‘Real’ly?: A look at the ‘Real Hipsters of Vancouver’

Image of local hipster Bryant Boesen — one of the many hopefuls who have auditioned for RHOV.
Image of local hipster Bryant Boesen — one of the many hopefuls who have auditioned for RHOV.

Is the show for real and why it shouldn’t be

By Jacey Gibb, Assistant Editor

Terrible. Bad. Horrendous. Spider-Man 3. There are plenty of different synonyms for the word awful, and while I could exhaust the entire thesaurus using them all to describe the upcoming reality show Real Hipsters of Vancouver, I’ll save us both some time and just stick to calling it a cultural atrocity.

Two months ago, a peculiar craigslist ad emerged calling for locals to audition for a new reality show centred on hipster culture in Vancouver. While first theorized to be a practical joke, the show has been increasingly gaining buzz and credibility, with a Twitter account to its name and an actual website.
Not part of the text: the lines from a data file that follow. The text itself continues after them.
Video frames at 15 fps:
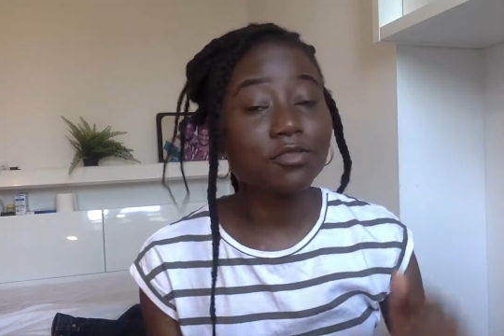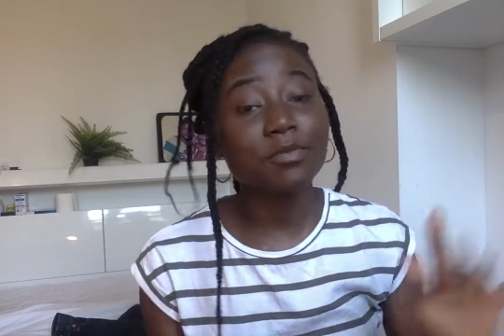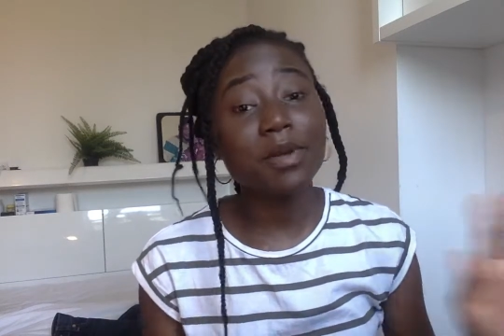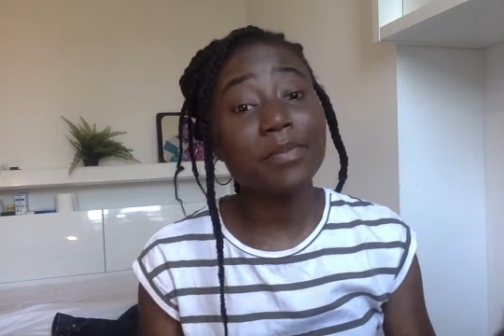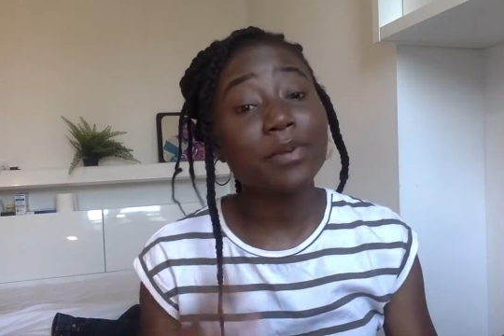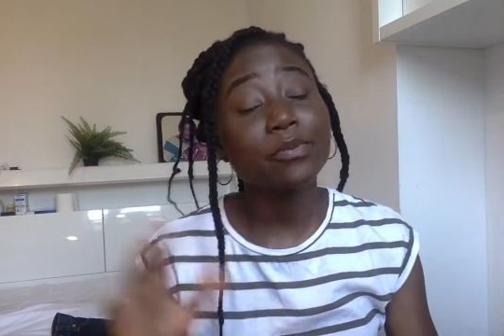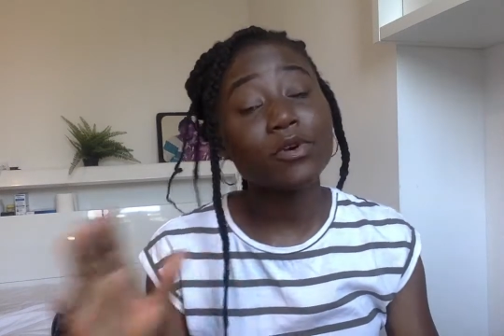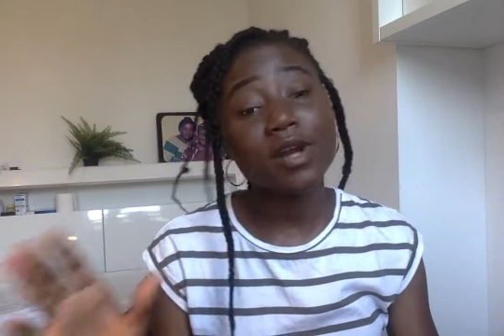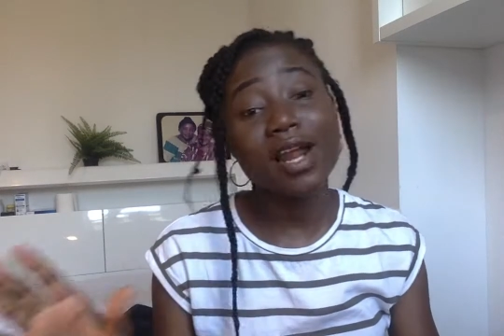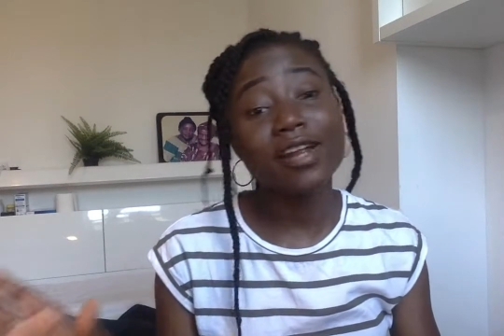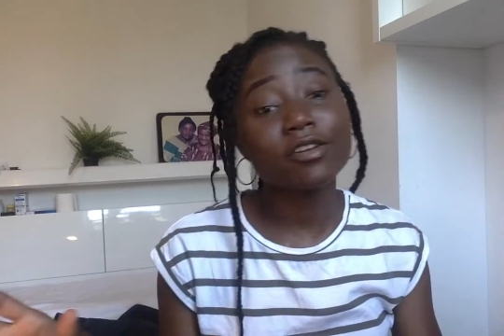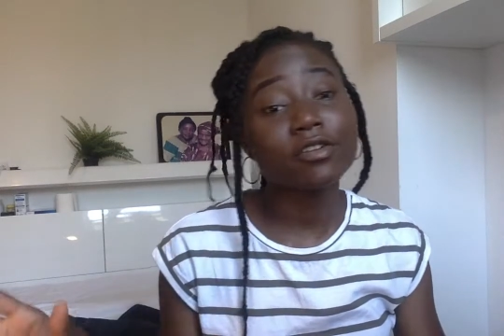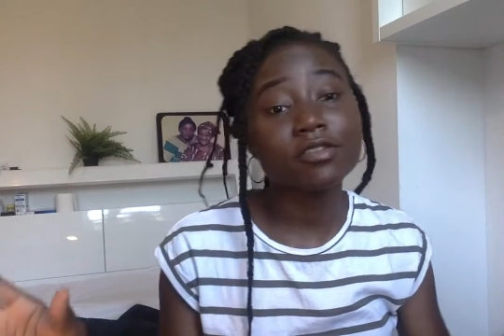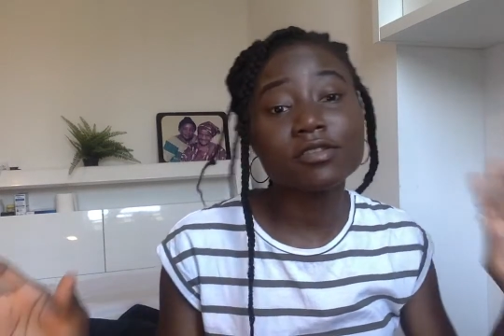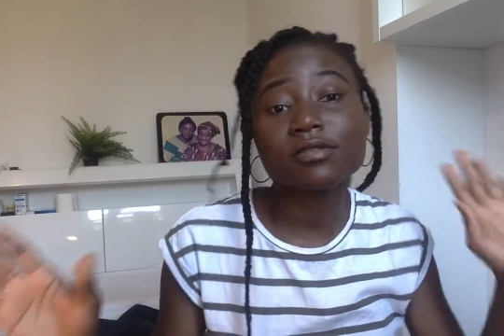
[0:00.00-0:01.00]
Remember,
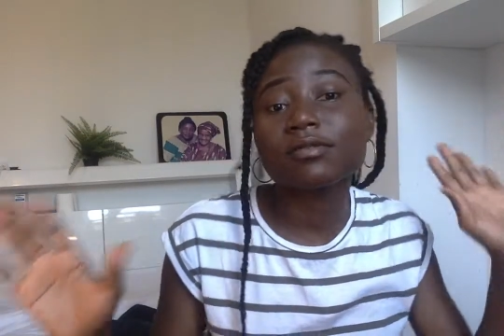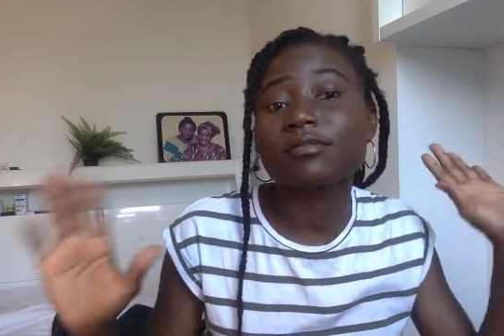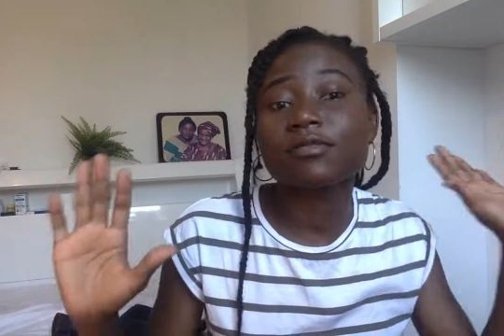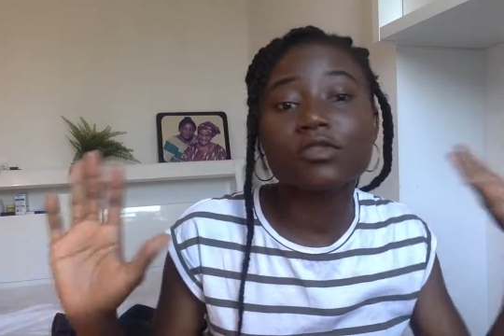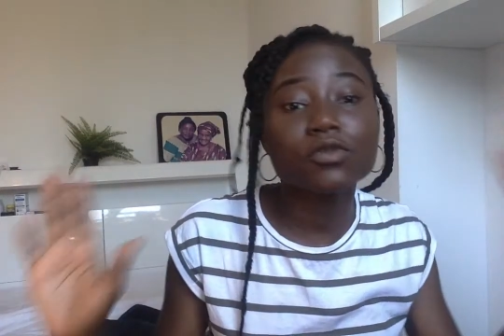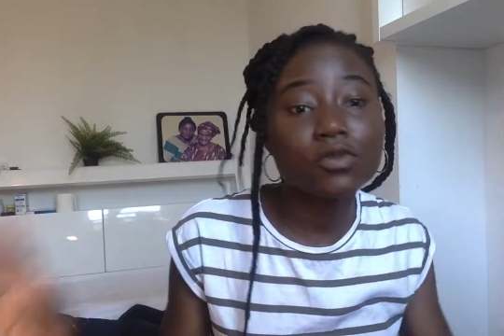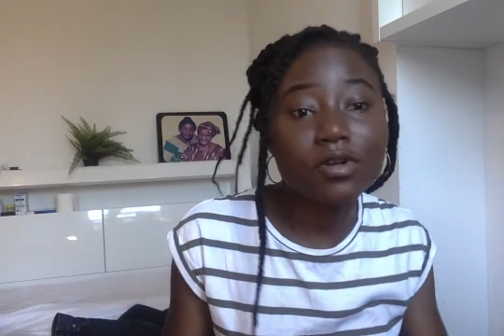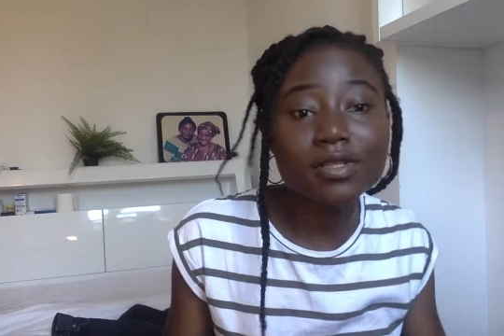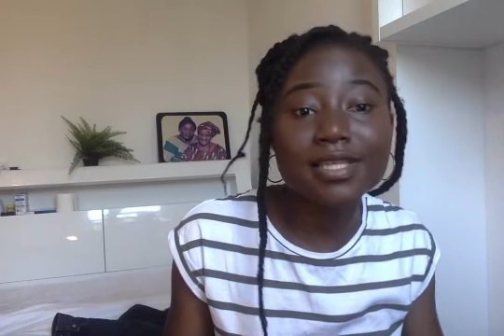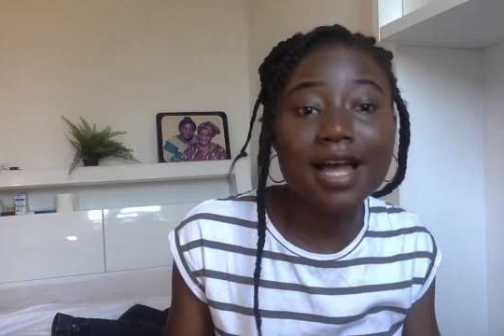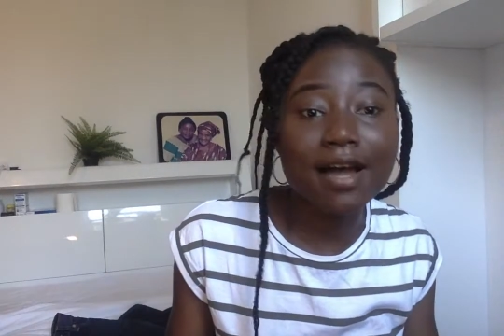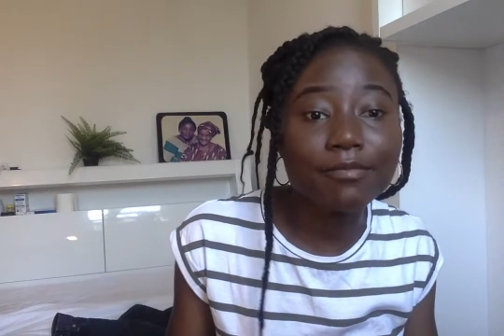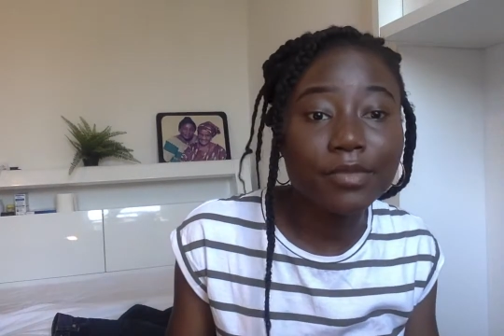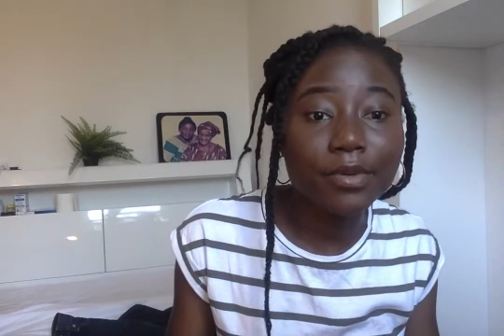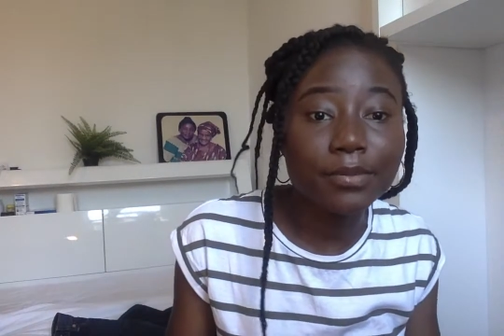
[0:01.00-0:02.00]
prokaryotes do not
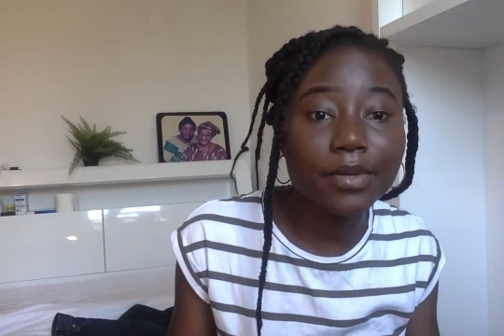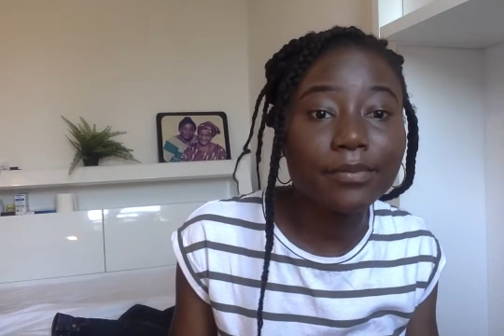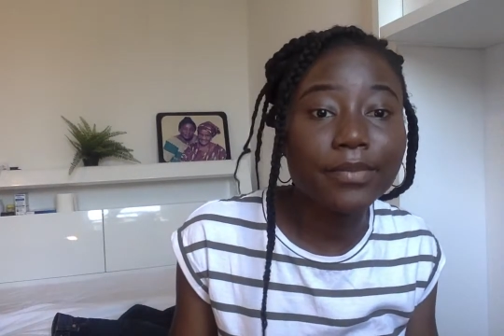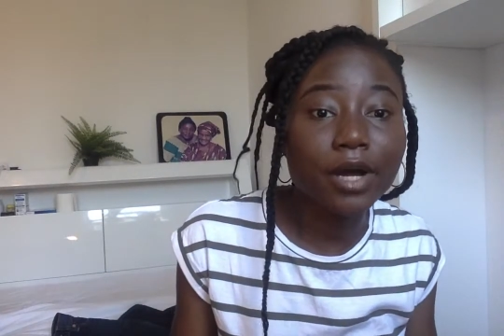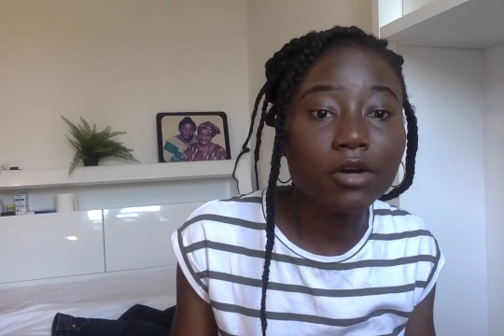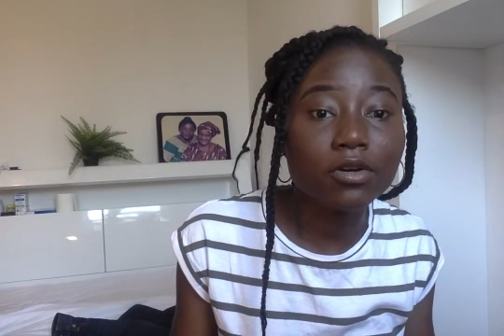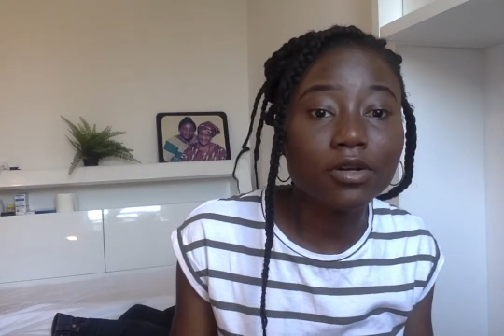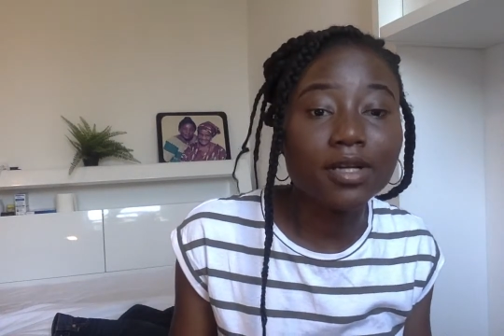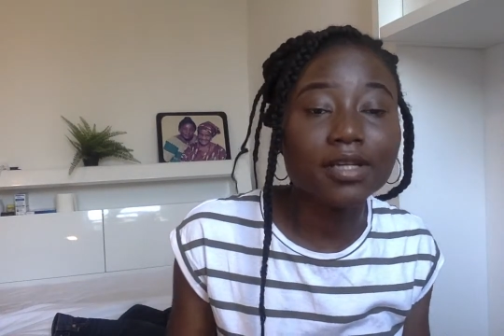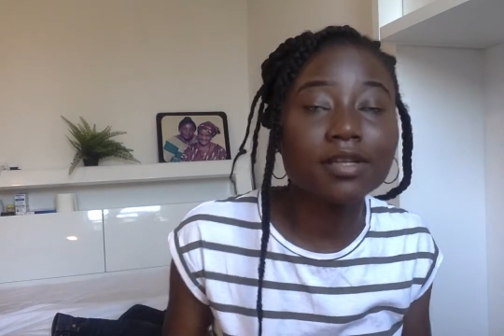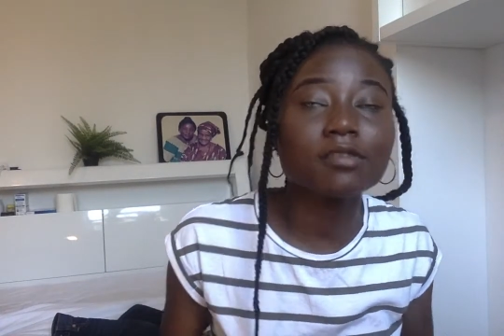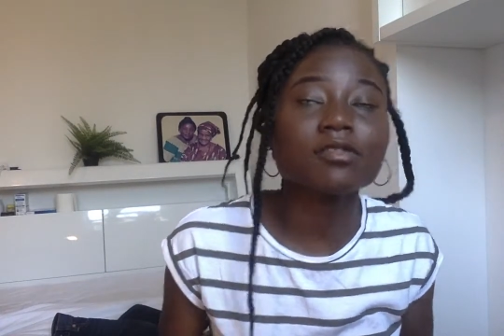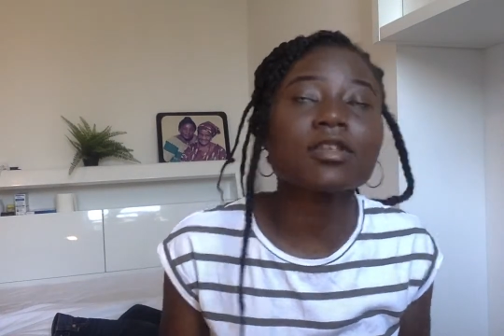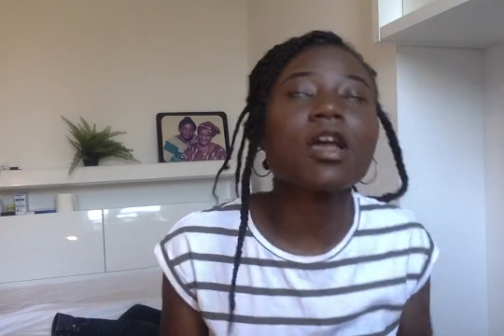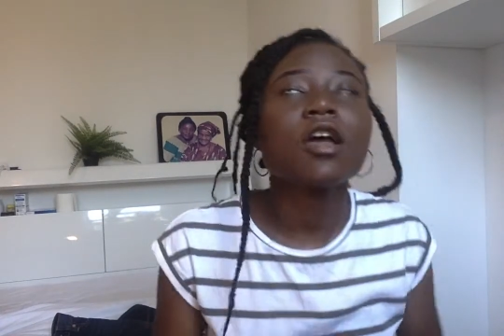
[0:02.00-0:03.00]
have membrane-bound
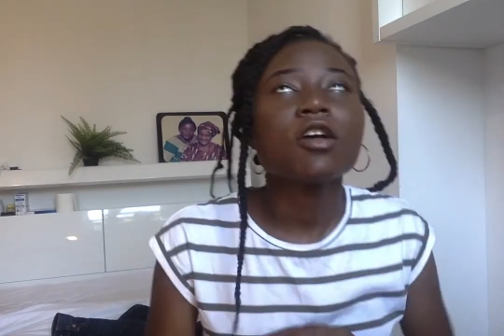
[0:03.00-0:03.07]
organelles.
For those curious about what the show will be like, the website describes the series as a docu-soap that follows “the drama and chaos surrounding the eclectic lives of counter-culture artists of all kinds.” The series’ name is a similar style to the wretched mega-franchise Real Housewives of (Insert city here), though it’s unclear if the show’s format will share similarities. One thing the two shows do have in common: they’re both offensive to my senses.

First off, let’s address the use of the word hipster, a term so wildly dated that it could apply for heritage status. Hipster is one of those words that lack a definitive definition, meaning it’s a word that doesn’t carry much credibility. Everyone flings the word around like it’s monkey feces, but no one really knows what a hipster is. It’s usually used by someone trying to prove a mundane point, but the mere presence of the word in an argument results in an immediate disqualification on account of linguistic ignorance.
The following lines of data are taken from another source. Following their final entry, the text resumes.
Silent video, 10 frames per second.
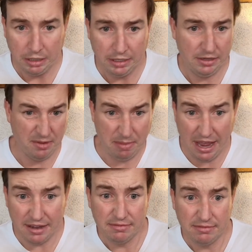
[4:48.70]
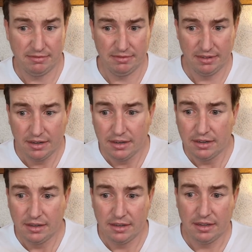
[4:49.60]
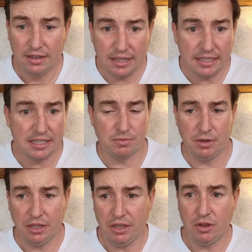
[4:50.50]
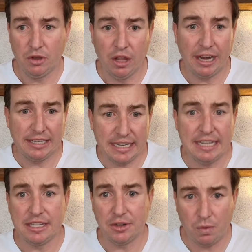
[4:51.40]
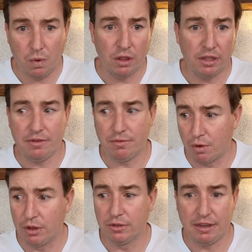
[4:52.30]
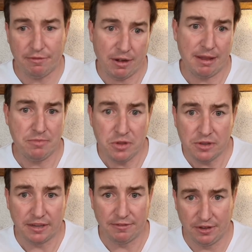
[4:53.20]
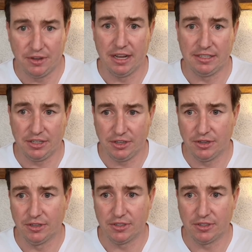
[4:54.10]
Not bad. this is really like decent quality royalty-free music for you guys to use.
But let’s pretend this fictitious, all-encompassing social group does in fact exist. They immediately distance themselves from anything remotely popular, ooze pessimism and condescension, and embrace the exclusive things in life; do you really think someone who takes pride in operating socially incognito would apply to be on a show documenting their activities? The applicants to the show—and likely the people who end up being featured—will be individuals who are so eager (desperate) for fame that they’ll adopt any persona to get there. The handful of audition videos that have made their way onto YouTube are unbearably painful to watch, as you witness several individuals trying their hardest in under five minutes to prove that they’re worth more than a fraction of your time.

The mere concept of “reality television” is such faux pas garbage: name one show that has managed to avoid allegations of forgery/fabrication. The main reason behind this fictional fluffing is that reality is traditionally boring. There are always characters and fun times to be had, but when it comes down to it, who could actually sustain a weekly show with their antics? If you answered an enthusiastic “I could!” then congrats. I imagine this show will be wildly successful and that auditions for season two will commence immediately.